CI: I’m a bit biased, but to be on the inside and witness firsthand the steps that Reformation takes to be an industry leader in the sustainable fast-fashion sector is truly inspiring. I can attest there’s no greenwashing whatsoever—we have by far the strictest industry standards, and rightly so. Honorable mentions to Nudie Jeans and Triarchy for also being at the forefront of sustainable denim. Though I haven’t worked with them yet, I look up to Saitex for being one of the leading denim manufacturers dedicated to a better environment and way of working.

What do you think the denim industry will learn from the pandemic?

CI: The denim industry will learn the importance of having a diversified sourcing strategy and being open to onboarding more sourcing partners globally. The pandemic also brought to light the importance of e-commerce and direct-to-consumer selling, because even in the midst of a pandemic, people are still buying jeans.

What advice do you have for other young people in the industry?

CI: My advice for other young people in the industry is to trust your knowledge and skills. Obviously we still have so much to learn as we continue throughout our career journey, but never lose sight of how talented you are. In addition, find a mentor and stay up to date with the happenings in the industry. I’ve been an avid reader of the Sourcing Journal since 2013 and I’ve learned so much that has helped me get to where I’m at today.
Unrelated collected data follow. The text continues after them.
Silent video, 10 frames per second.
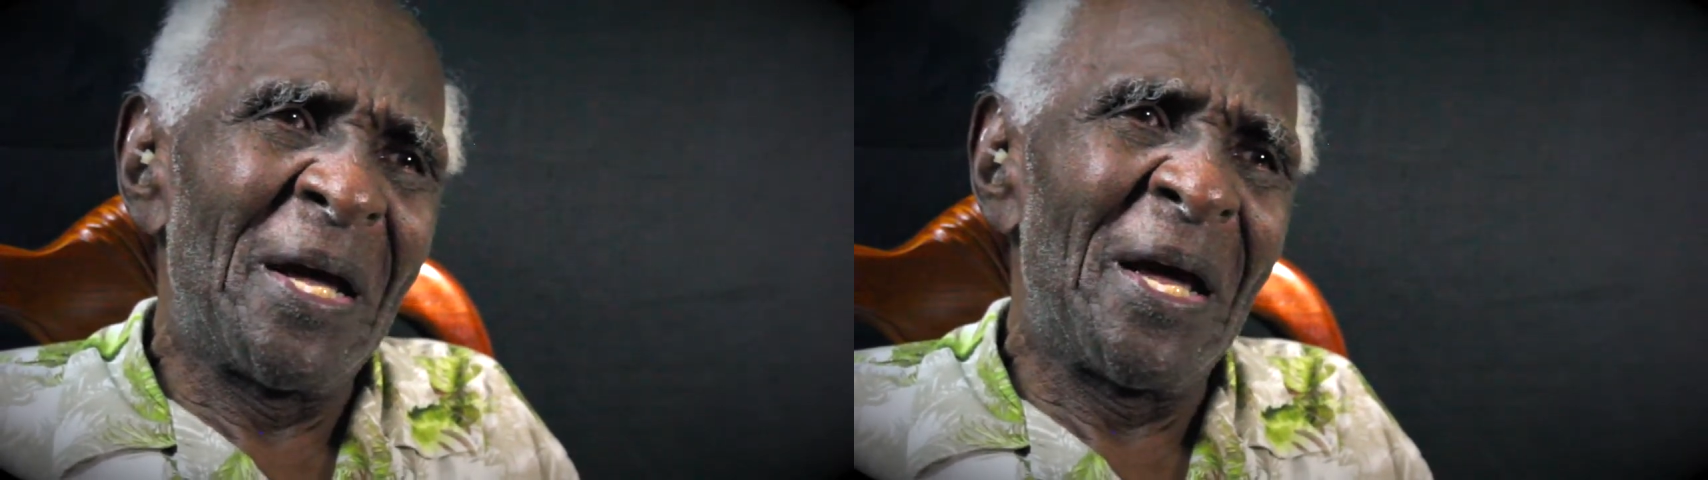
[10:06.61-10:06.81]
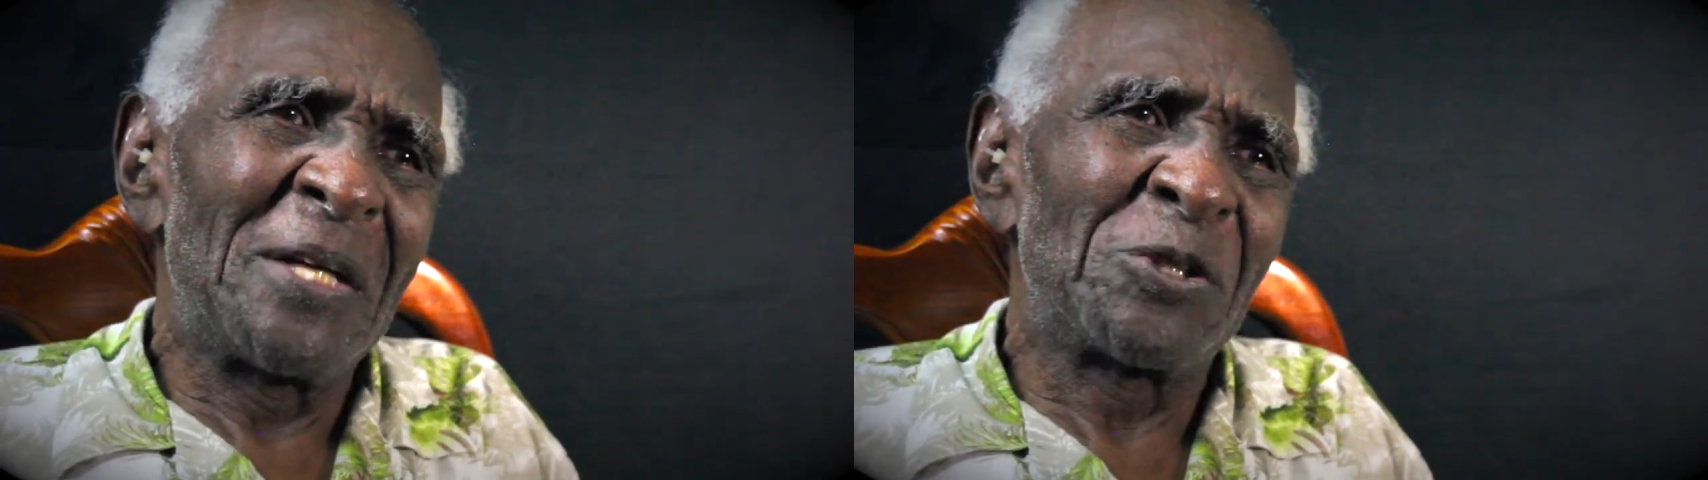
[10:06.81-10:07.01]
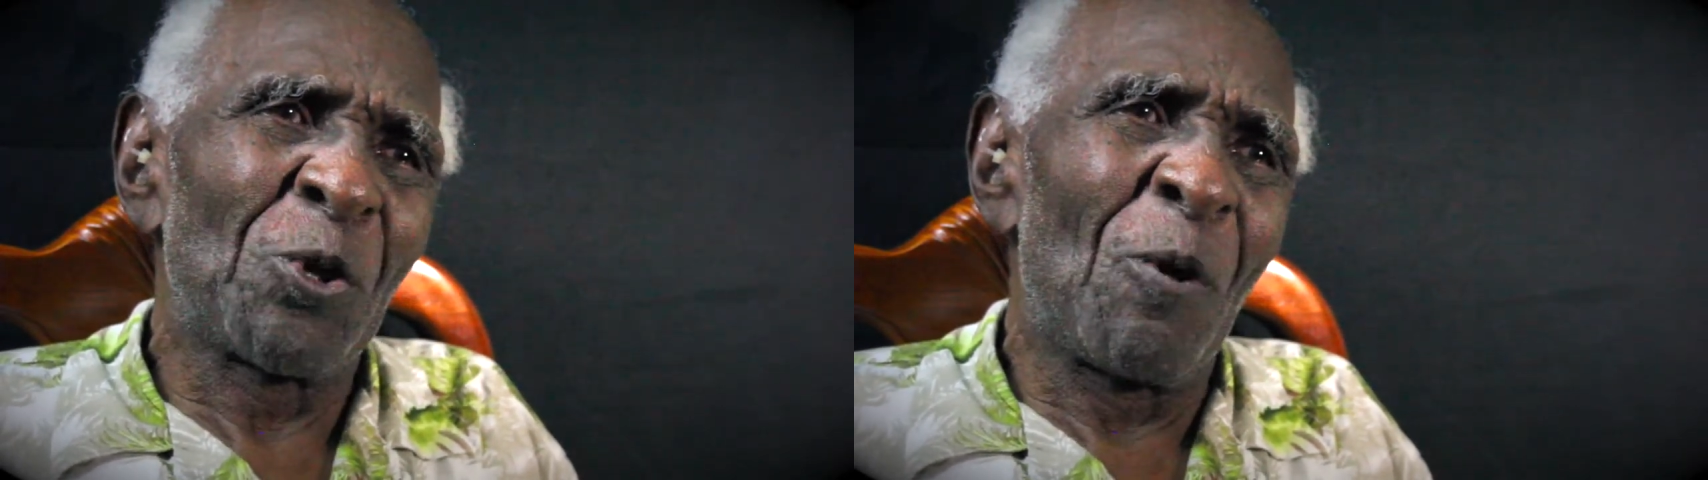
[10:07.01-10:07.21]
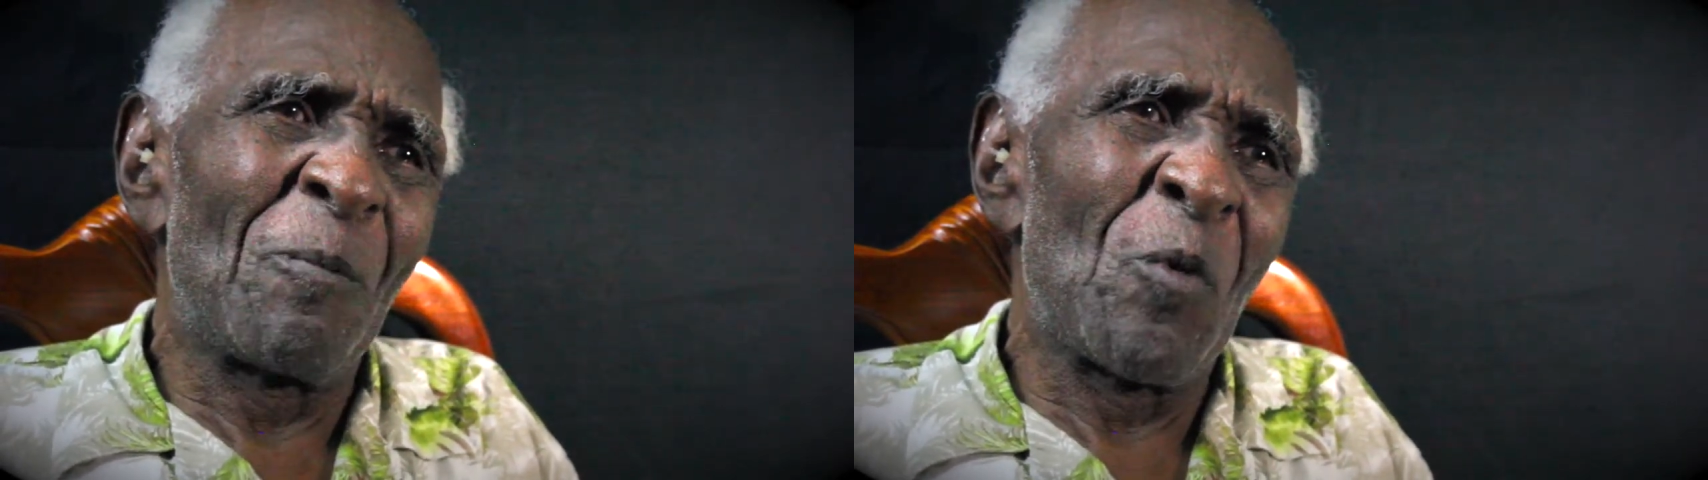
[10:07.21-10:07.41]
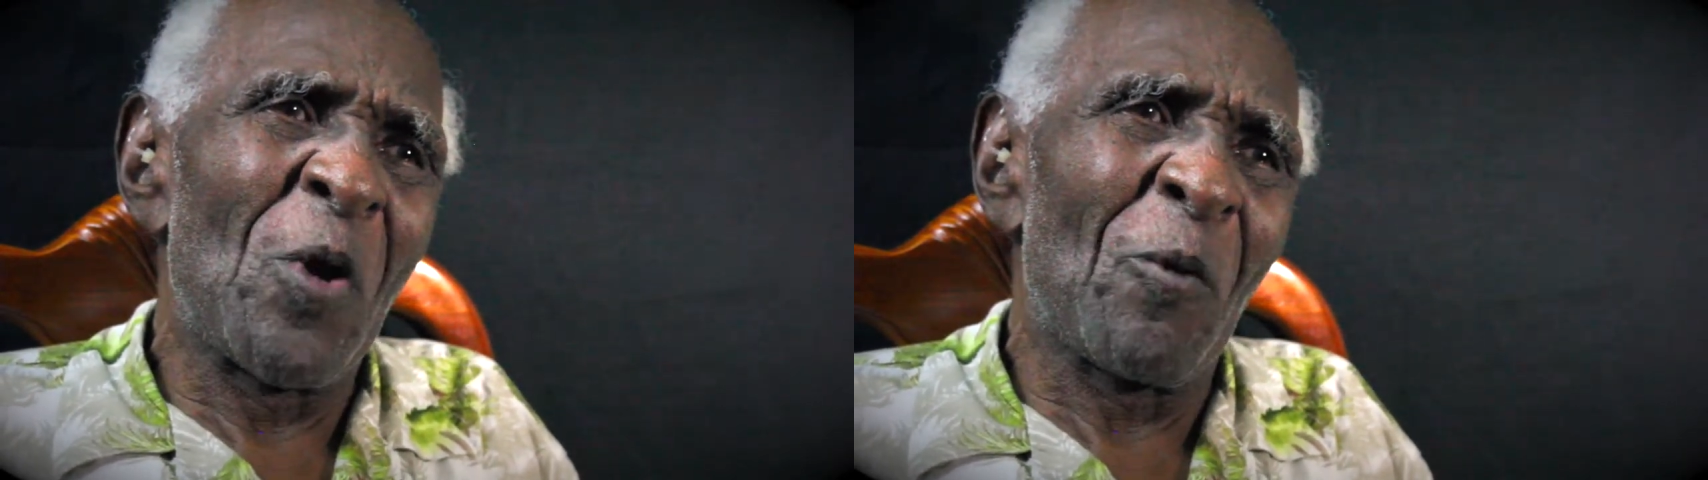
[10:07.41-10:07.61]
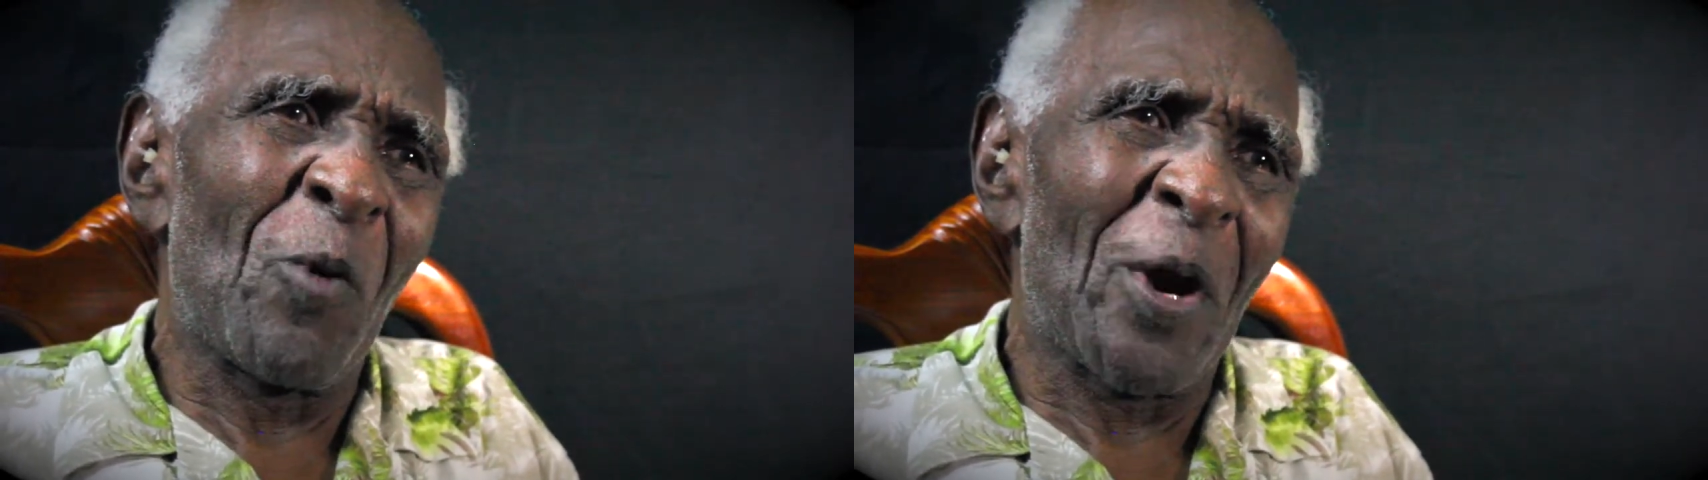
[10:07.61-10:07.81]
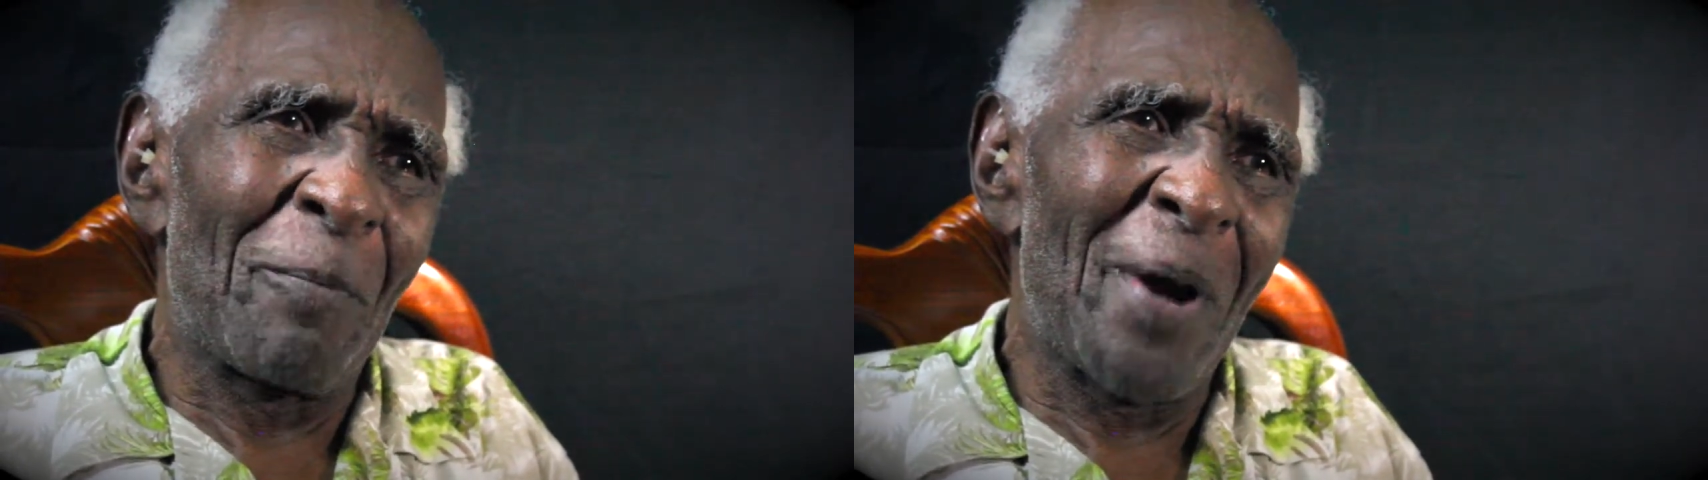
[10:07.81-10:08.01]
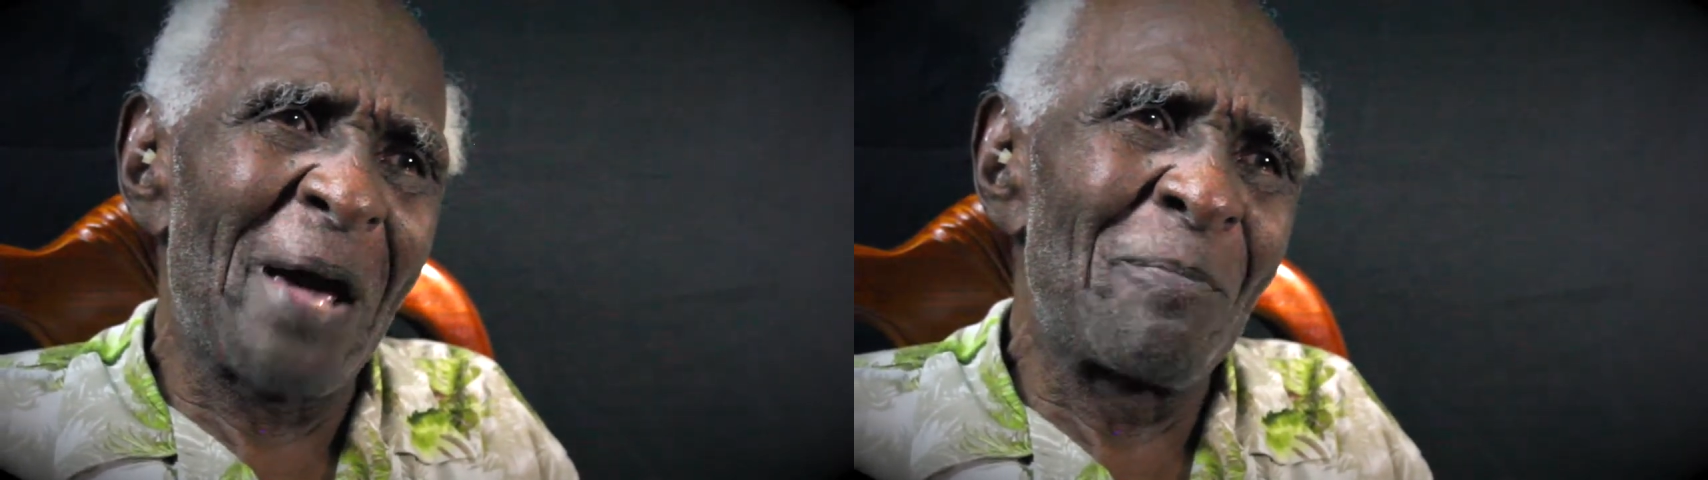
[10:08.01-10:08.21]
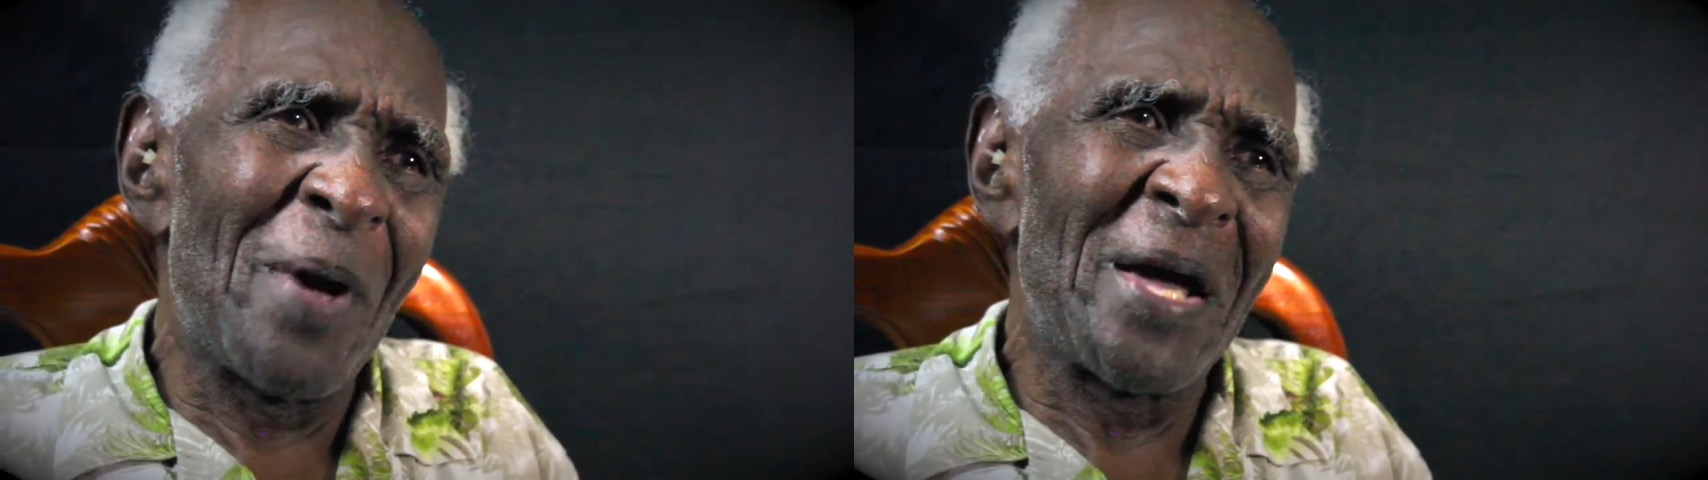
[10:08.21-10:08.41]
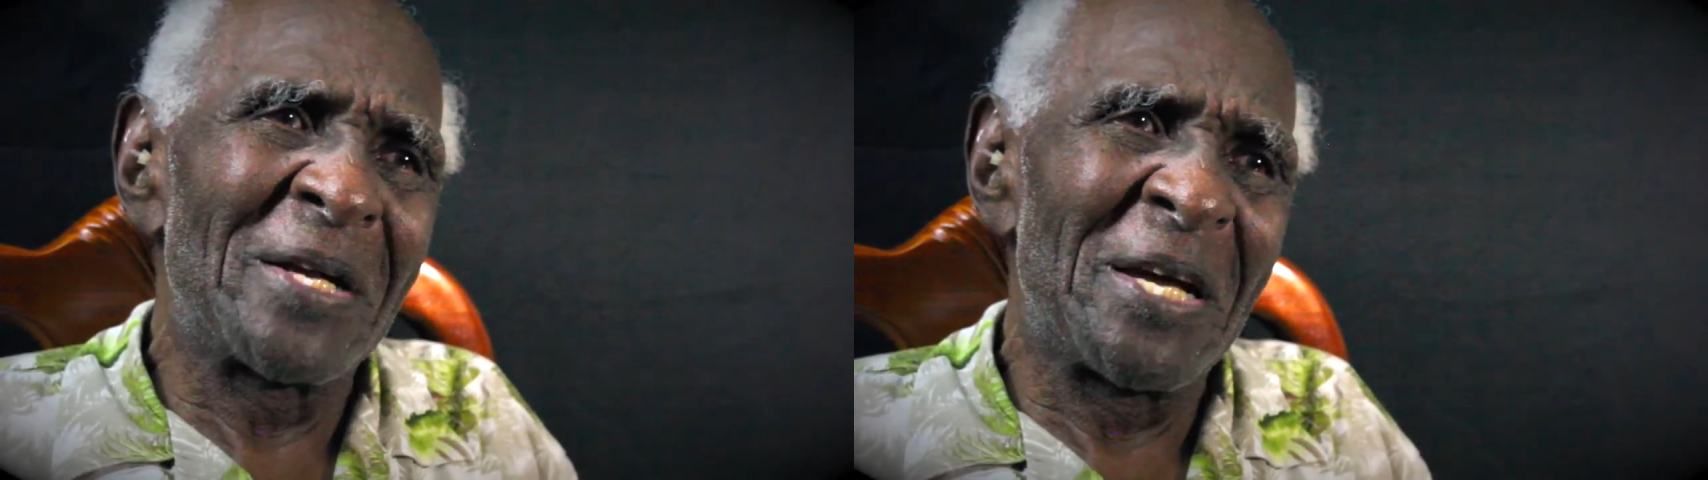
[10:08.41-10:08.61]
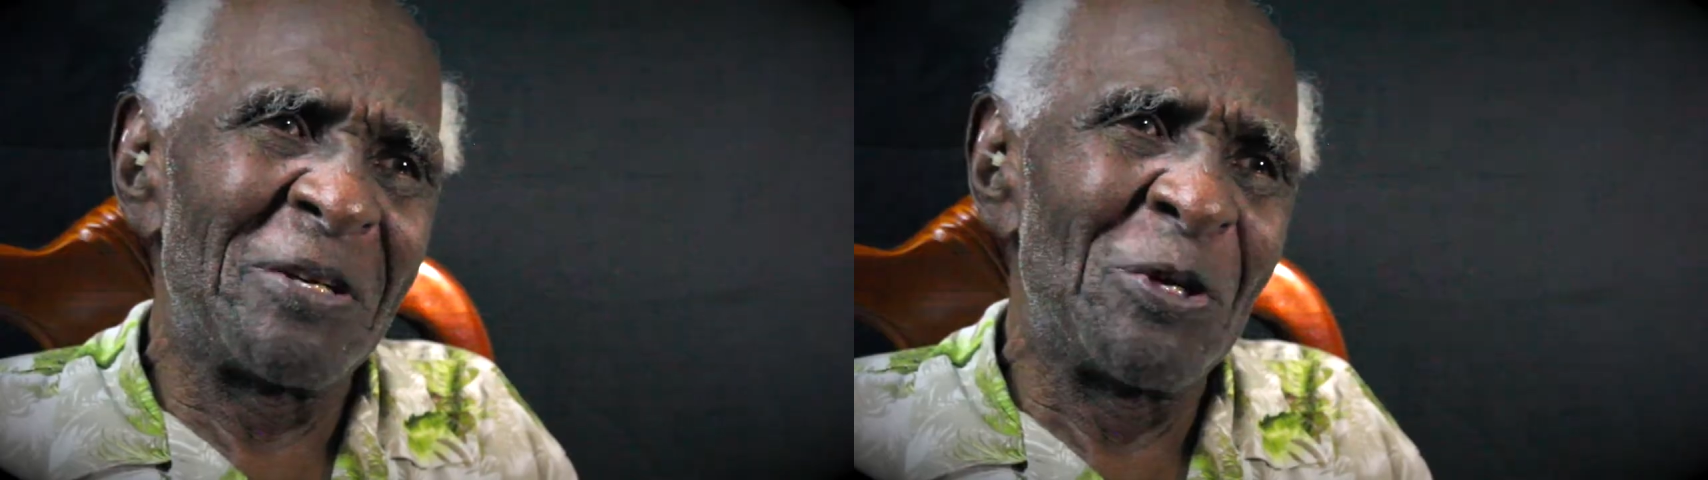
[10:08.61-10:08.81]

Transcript: and show them really what a black man can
What will be the biggest impact that young people will have on the denim industry in the future?

CI: I think the biggest impact that young people will have on the denim industry is that we demand radical transparency. It’s no longer enough to make claims about sustainability—we want to see it in action. We want to know everything from the name of the sewer to the farm that the fibers came from. But beyond sustainability from the product level, we also care about ethics and representation in the industry.